**Exercise brief**
An exact copy of all the data is required, with pictures left out.
[[ Input data, beginning ]]
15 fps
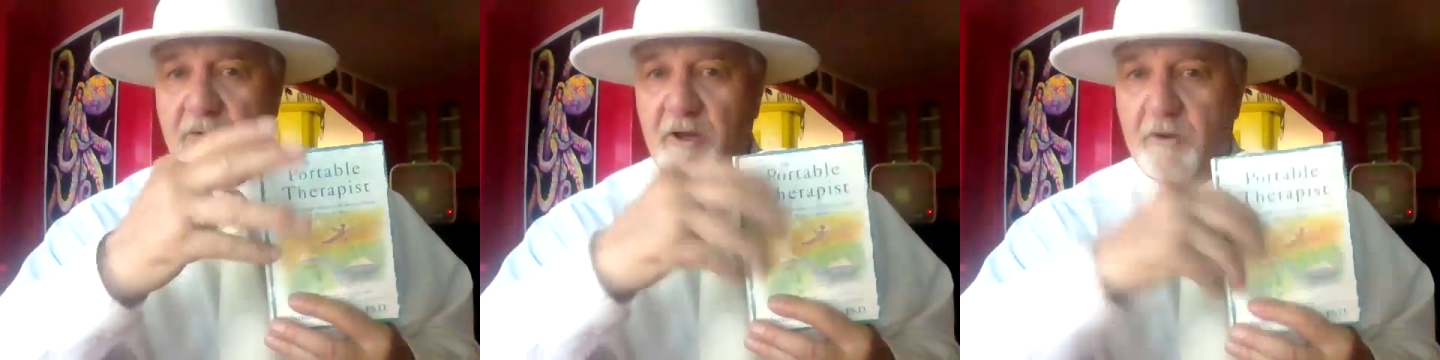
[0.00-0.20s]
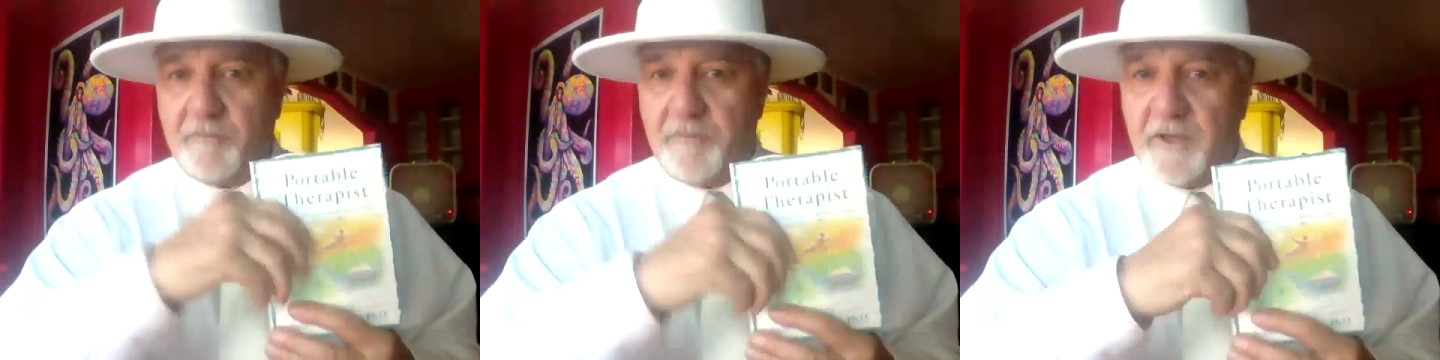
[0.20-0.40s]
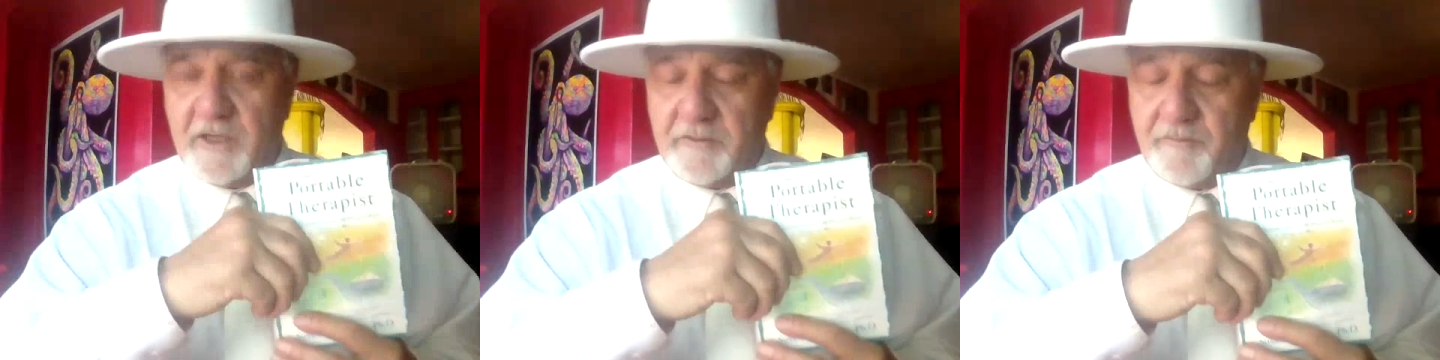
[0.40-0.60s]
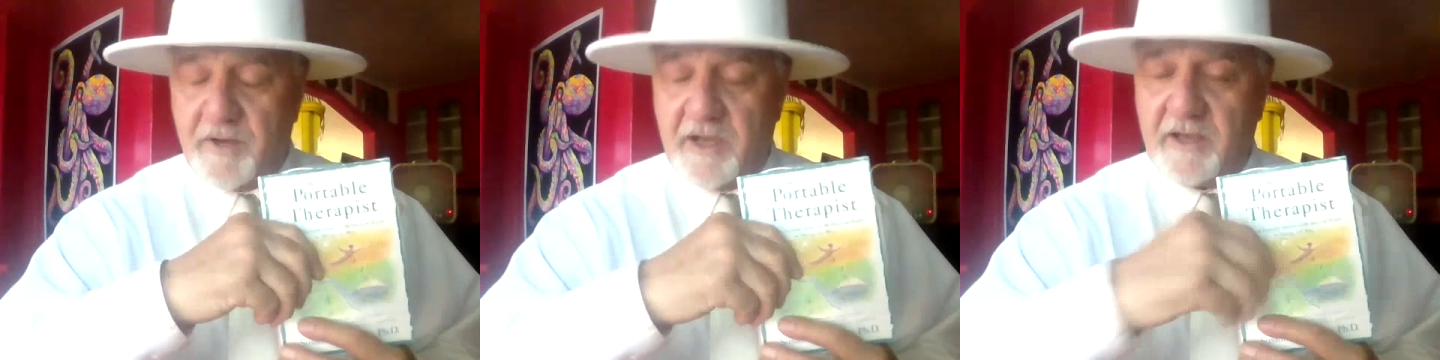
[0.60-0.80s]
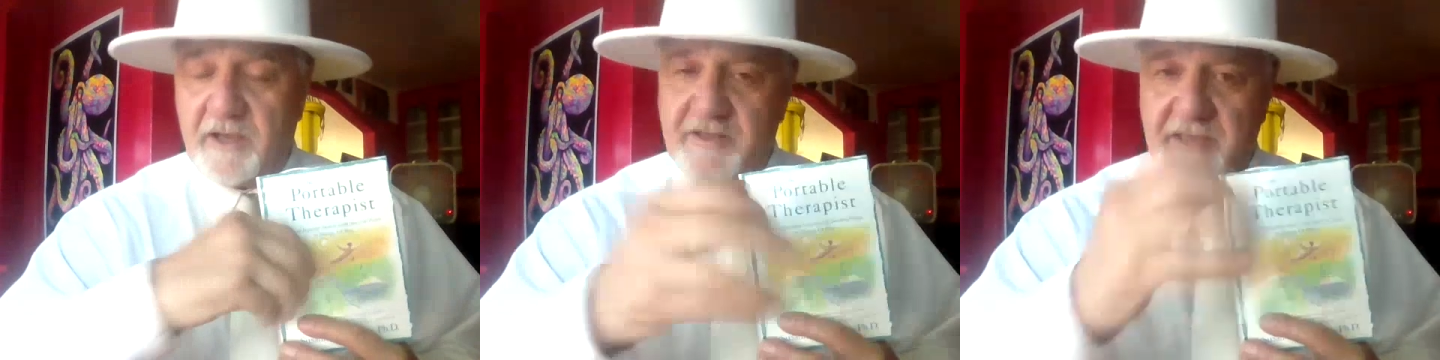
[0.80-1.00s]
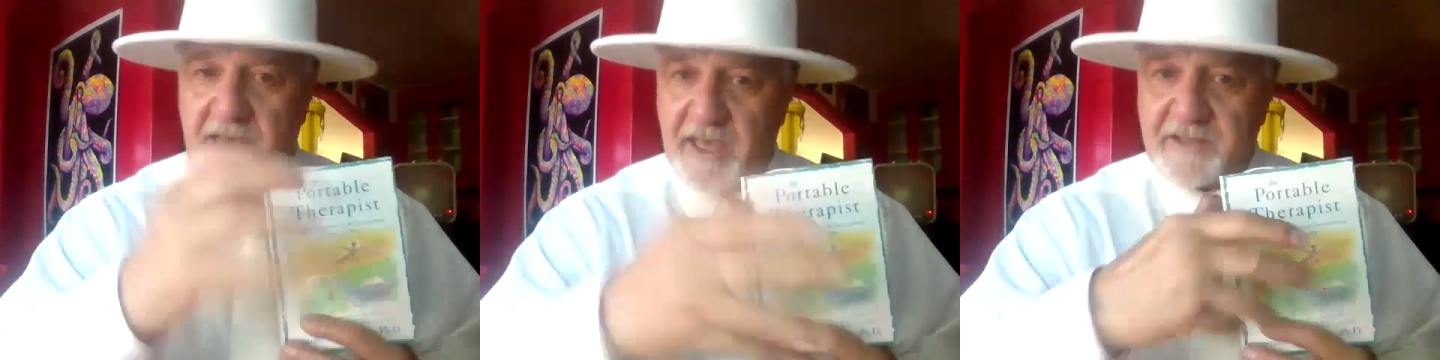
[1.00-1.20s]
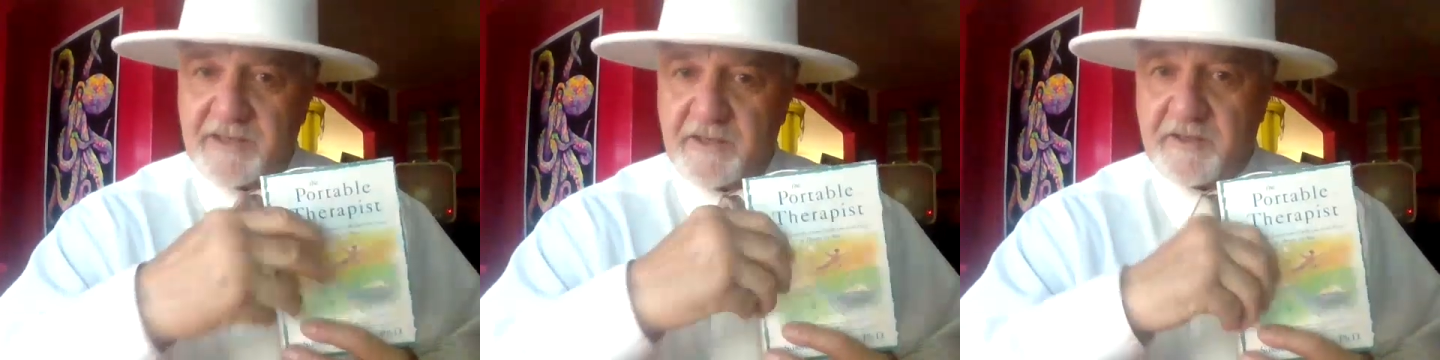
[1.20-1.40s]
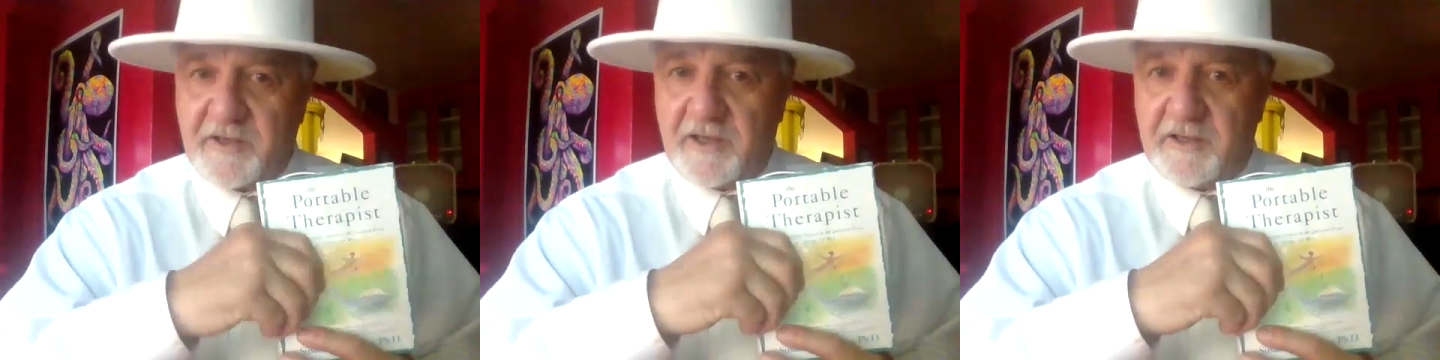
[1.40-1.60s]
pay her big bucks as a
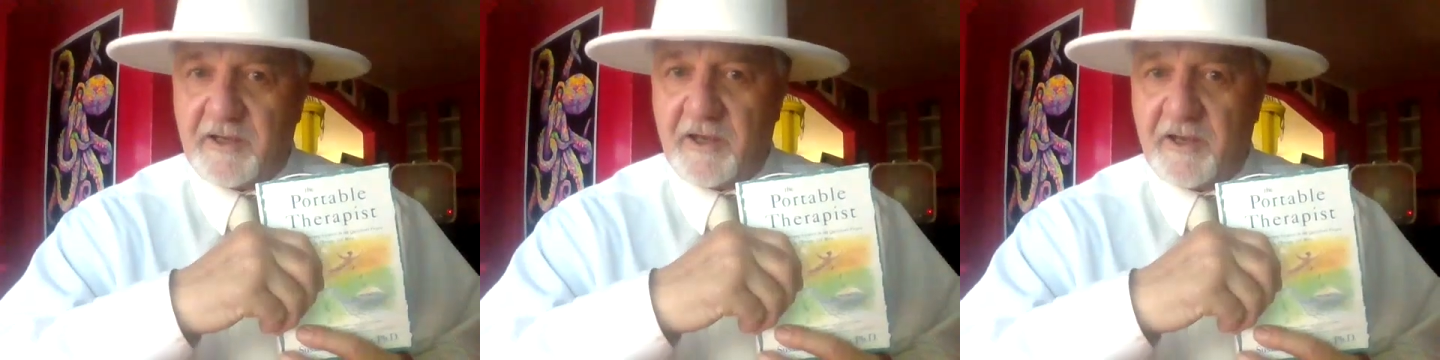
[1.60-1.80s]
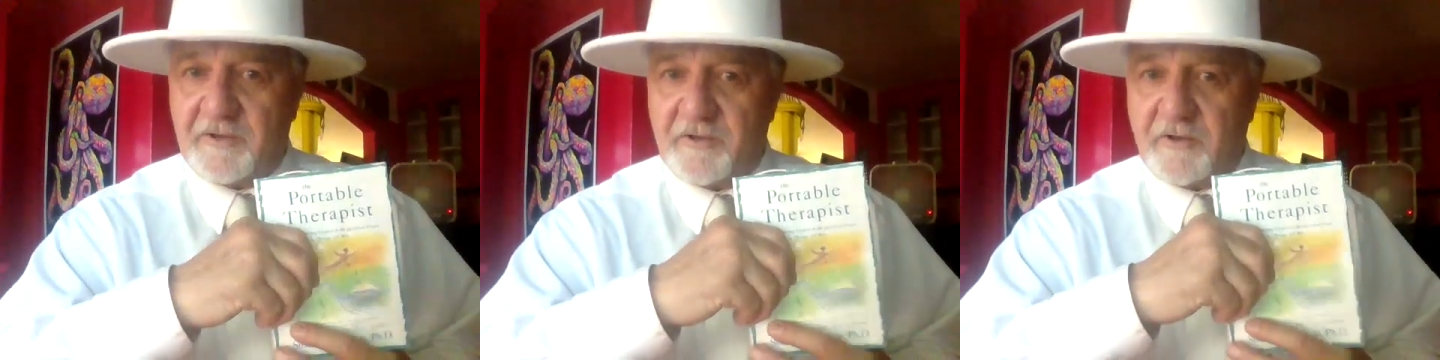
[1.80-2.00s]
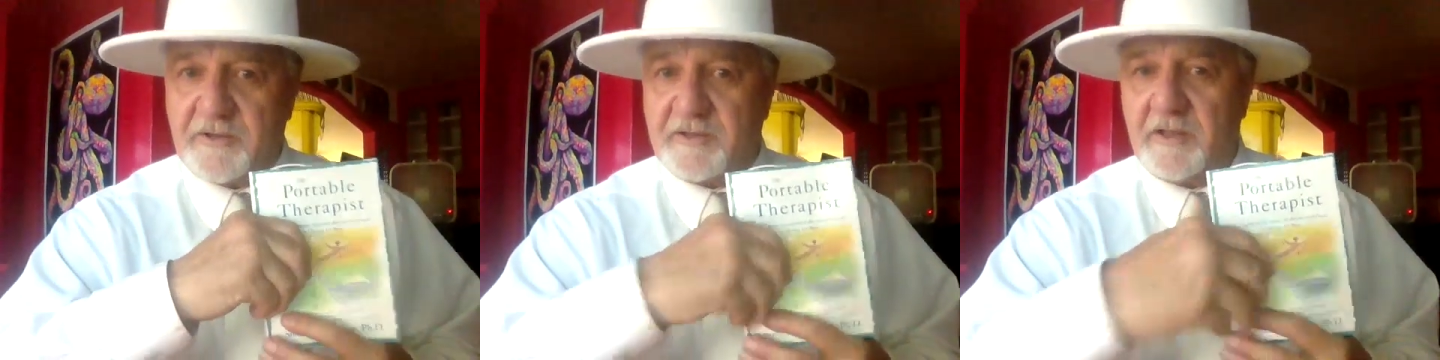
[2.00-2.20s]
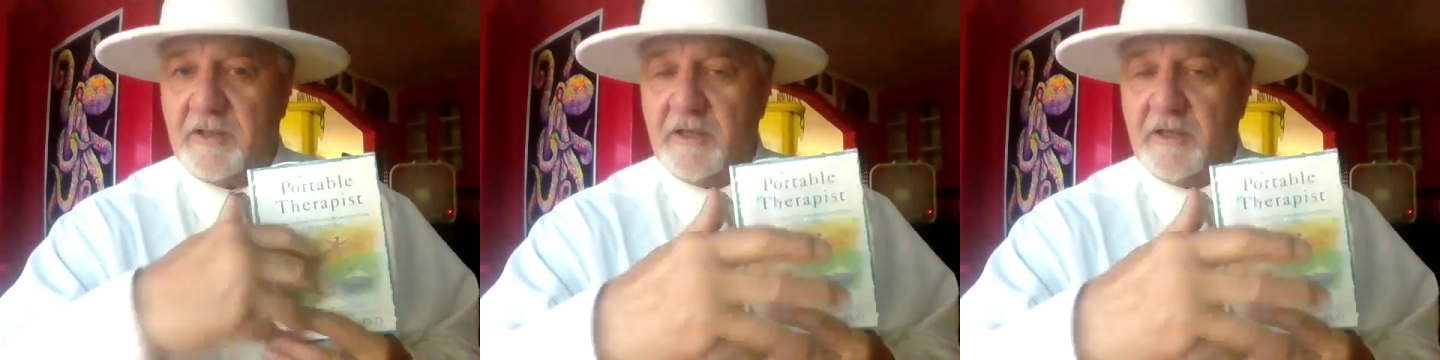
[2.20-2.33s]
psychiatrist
[[ Input data, end ]]
**Result for this task**
15 fps
[0.00-0.20s]
[0.20-0.40s]
[0.40-0.60s]
[0.60-0.80s]
[0.80-1.00s]
[1.00-1.20s]
[1.20-1.40s]
[1.40-1.60s]
pay her big bucks as a
[1.60-1.80s]
[1.80-2.00s]
[2.00-2.20s]
[2.20-2.33s]
psychiatrist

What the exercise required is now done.